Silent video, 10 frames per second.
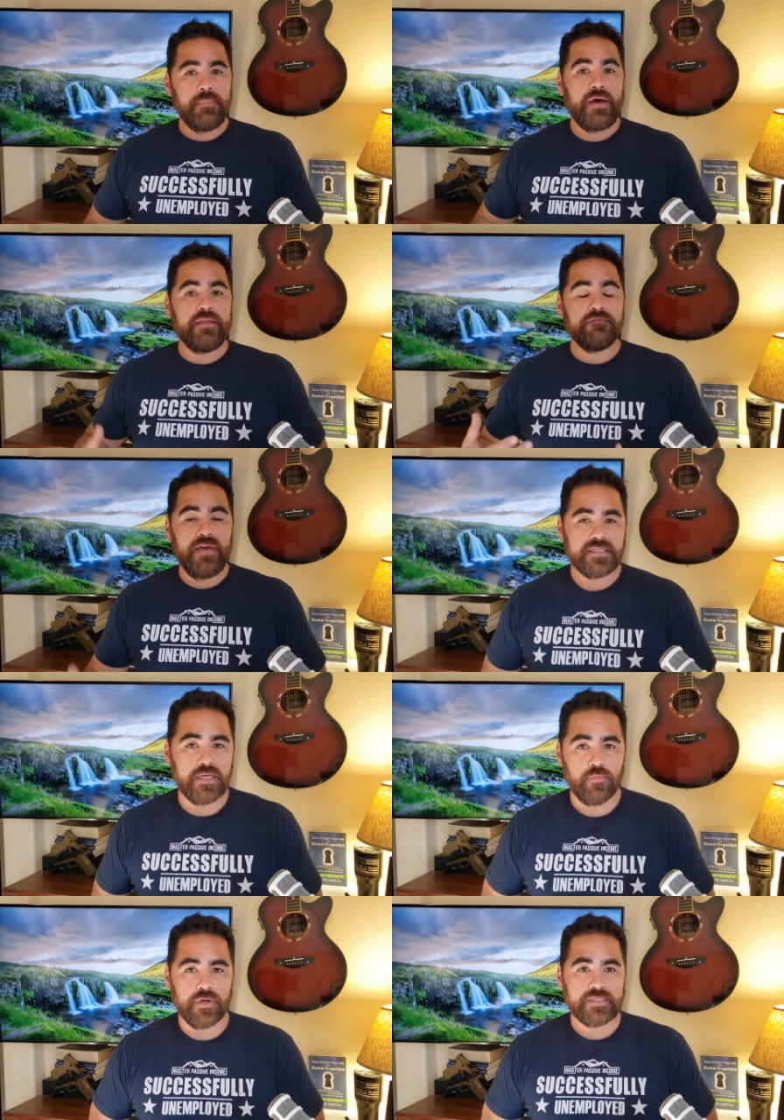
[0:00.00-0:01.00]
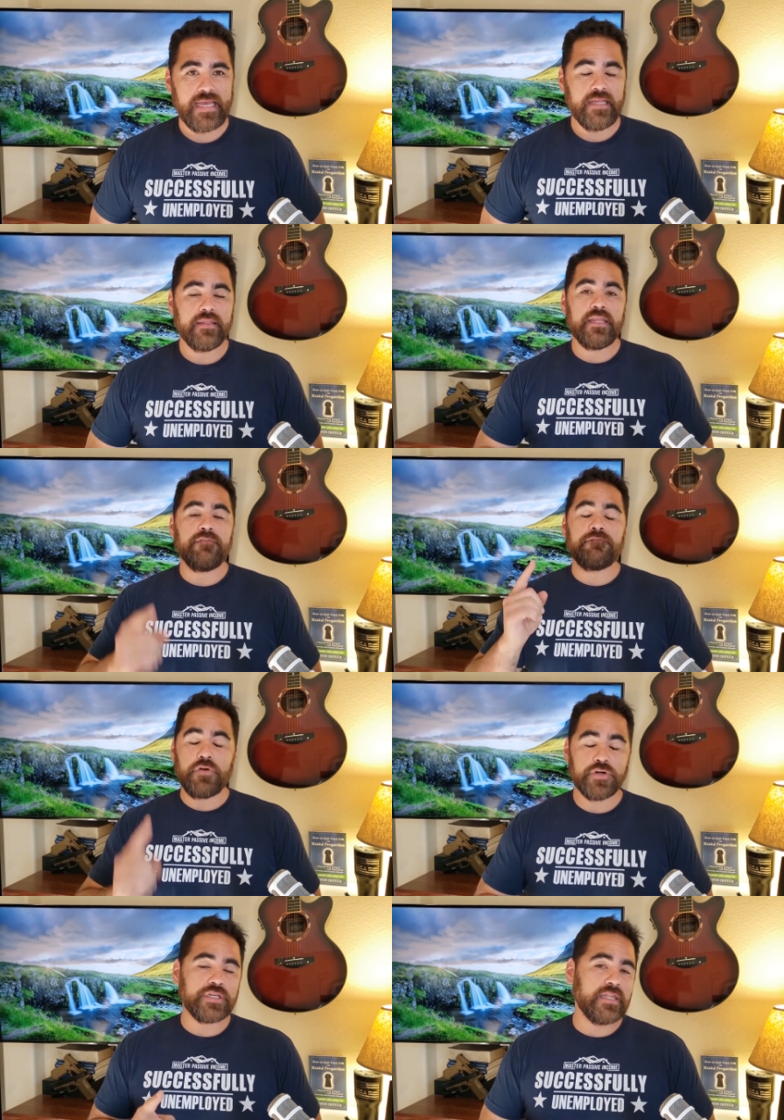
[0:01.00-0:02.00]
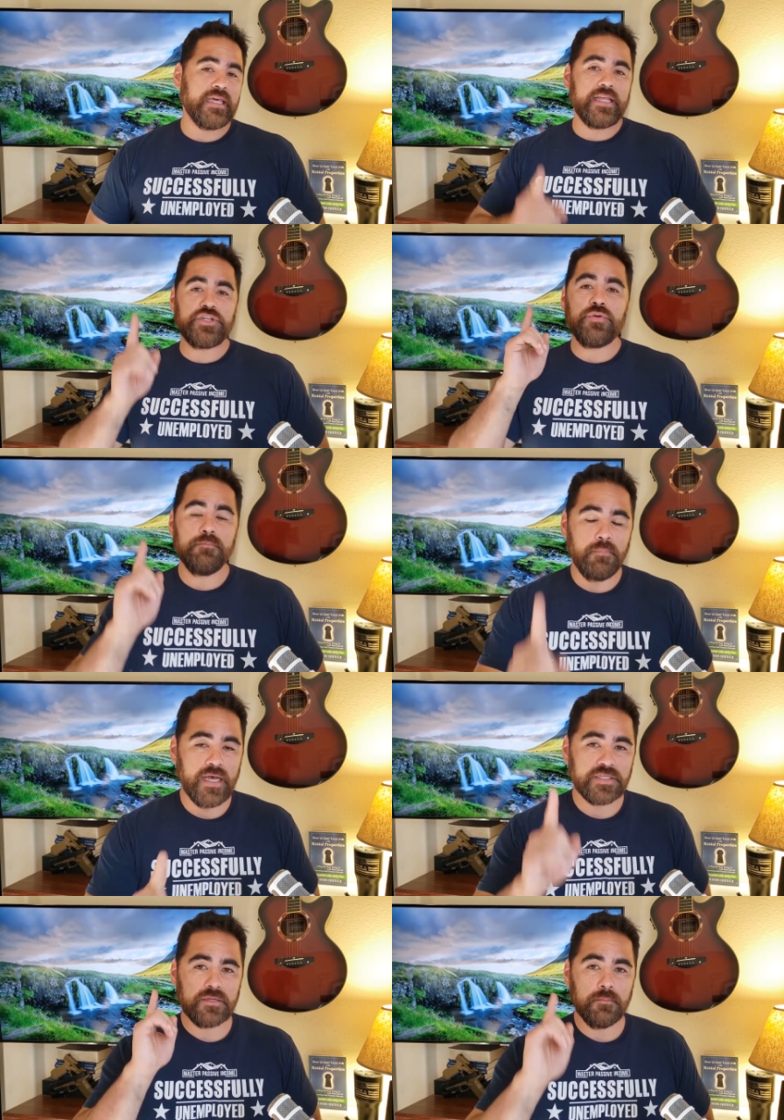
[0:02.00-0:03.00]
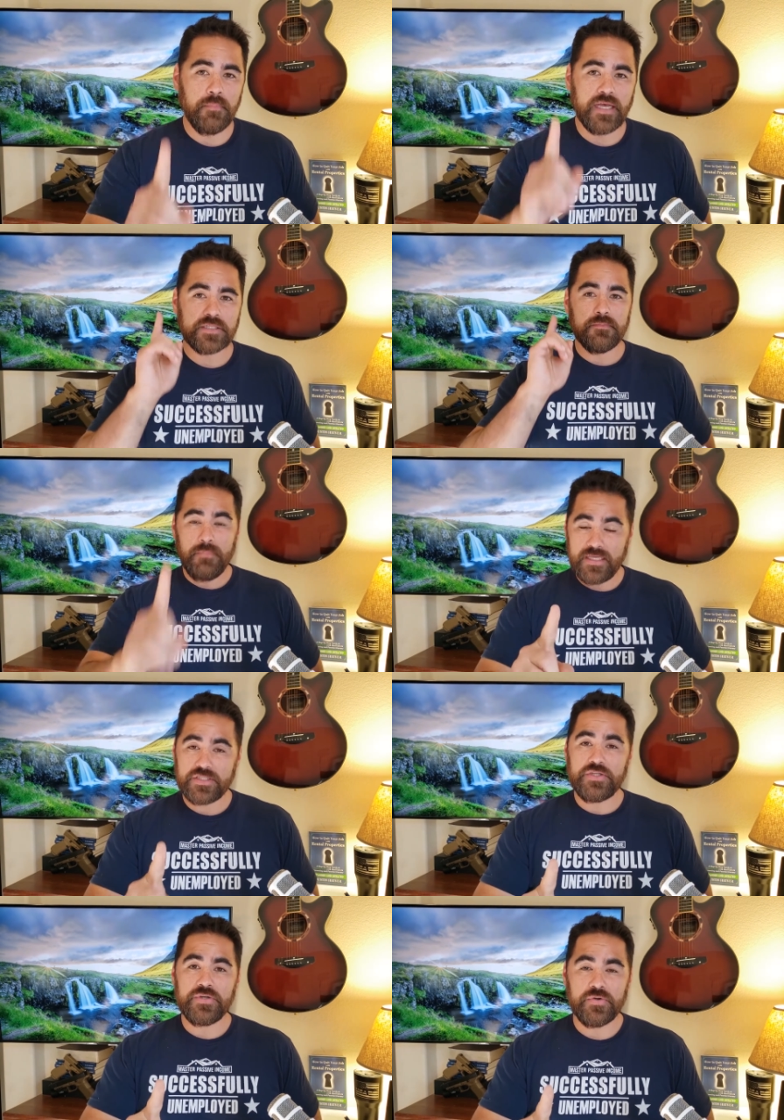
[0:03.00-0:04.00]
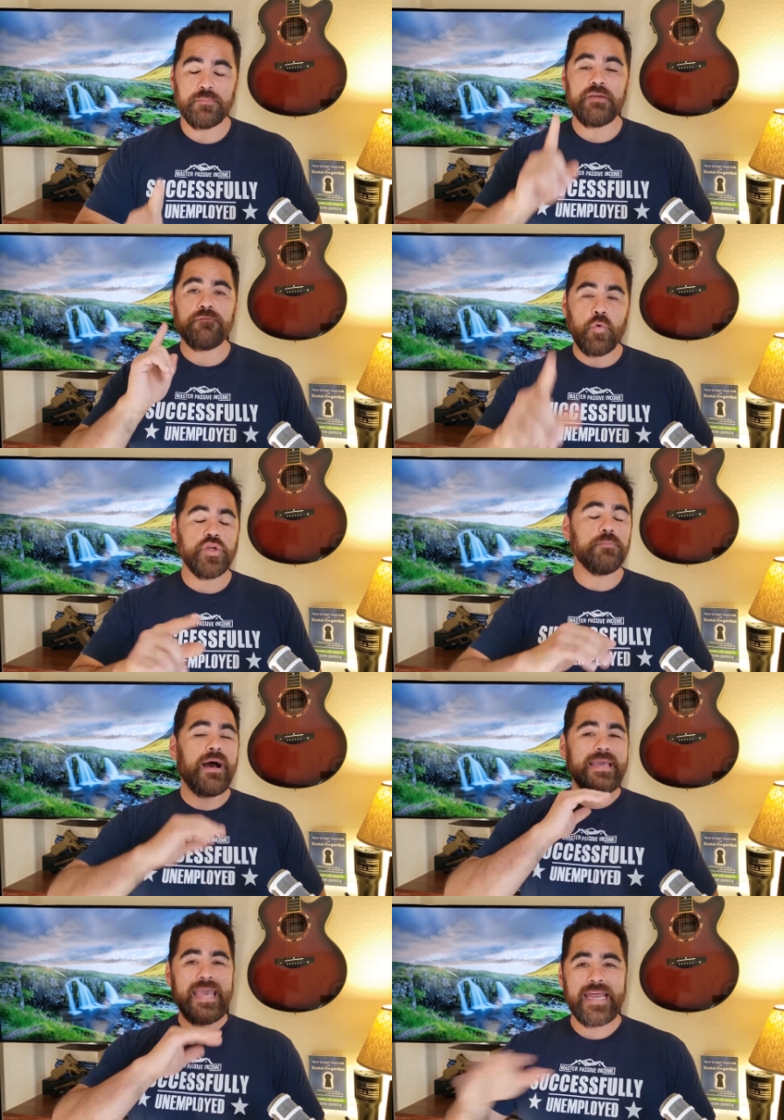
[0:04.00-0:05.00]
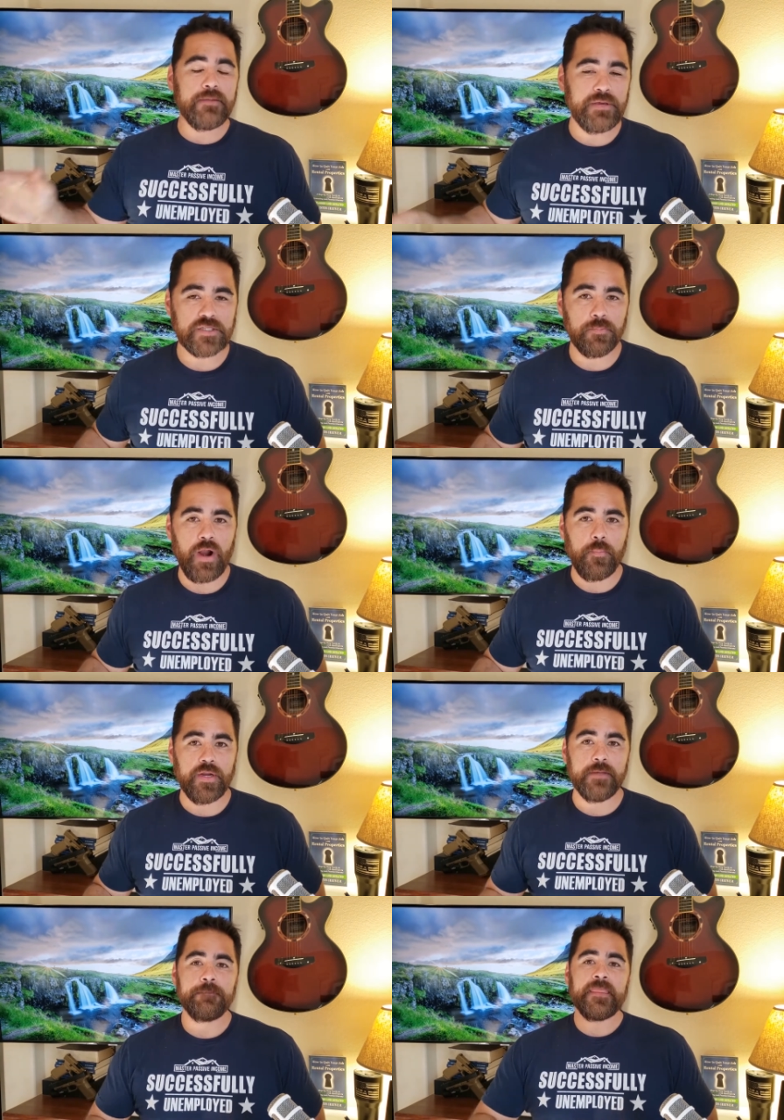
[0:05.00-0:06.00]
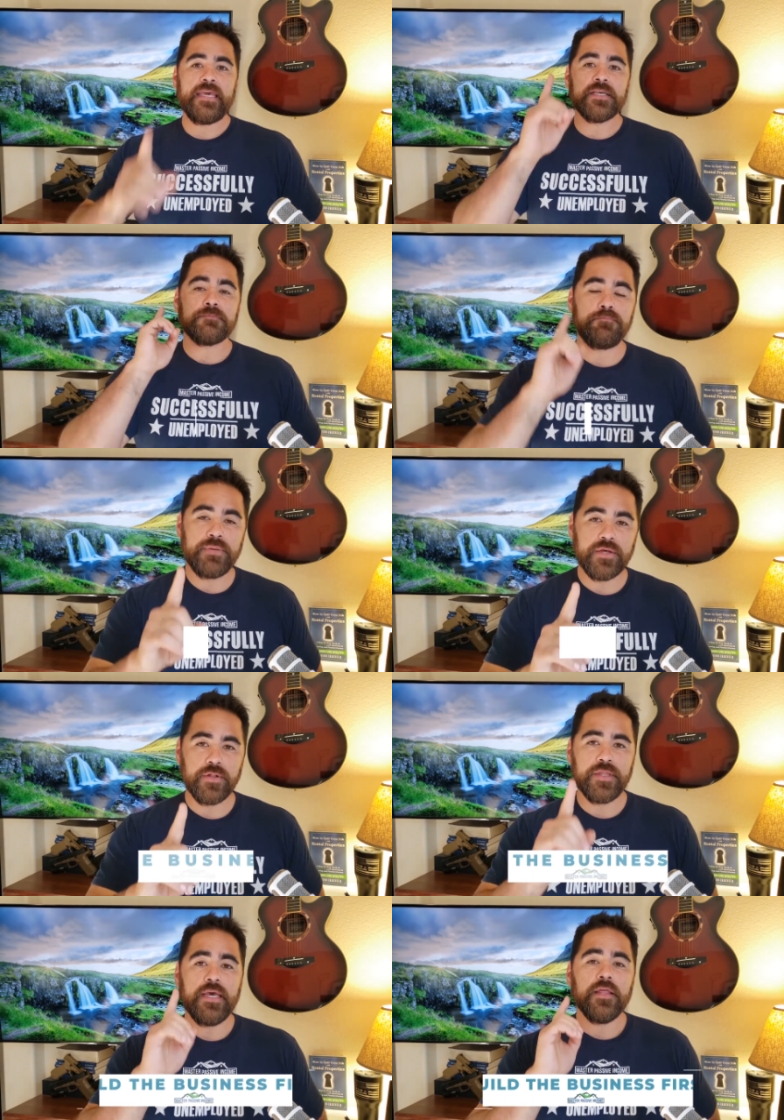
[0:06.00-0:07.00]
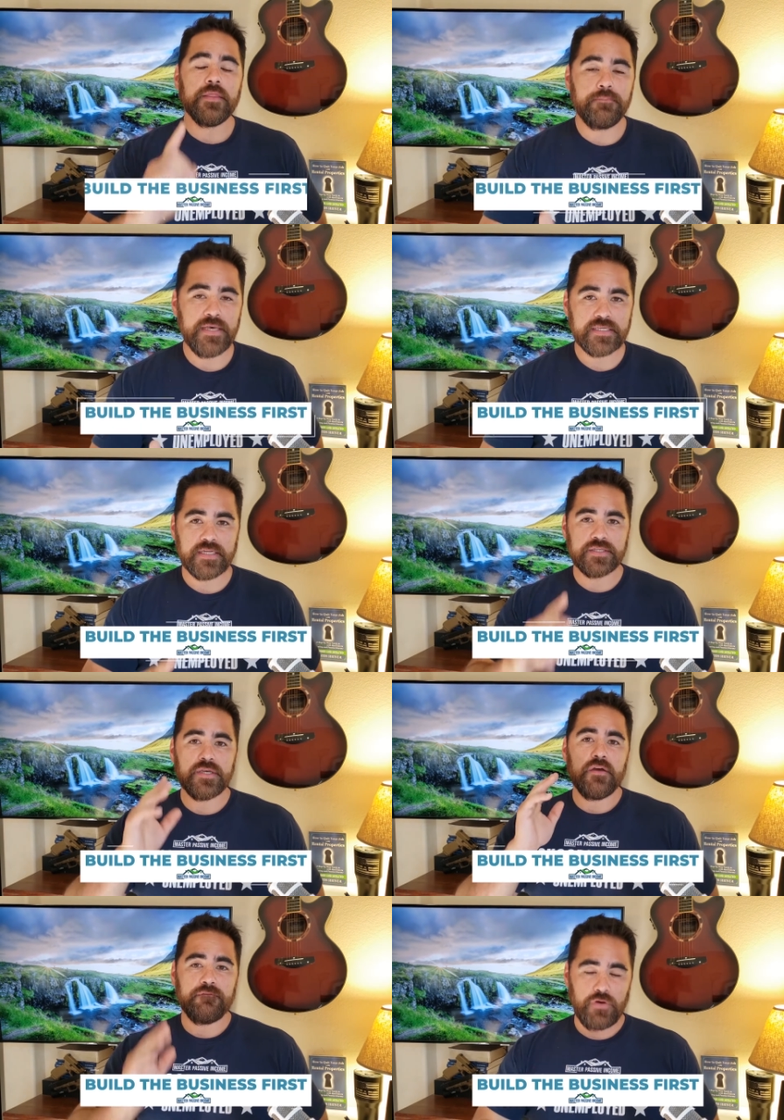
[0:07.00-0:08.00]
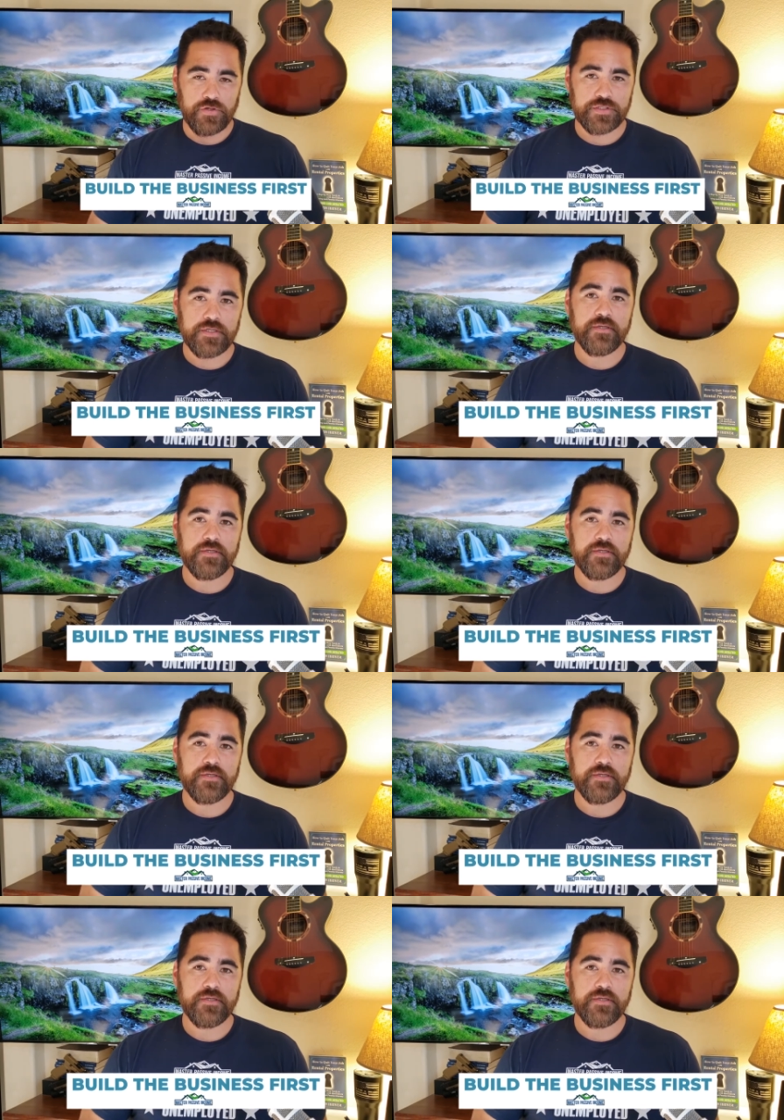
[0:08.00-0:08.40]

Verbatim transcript: about investing in real estate, the first thing that you must, must, must do before you buy any piece of property is build the business first.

┄┄┄┄┄┄

[Requirement] Could you set down every record above word for word, leaving out the pictures?

[Response for this exercise]
Silent video, 10 frames per second.
[0:00.00-0:01.00]
[0:01.00-0:02.00]
[0:02.00-0:03.00]
[0:03.00-0:04.00]
[0:04.00-0:05.00]
[0:05.00-0:06.00]
[0:06.00-0:07.00]
[0:07.00-0:08.00]
[0:08.00-0:08.40]

Verbatim transcript: about investing in real estate, the first thing that you must, must, must do before you buy any piece of property is build the business first.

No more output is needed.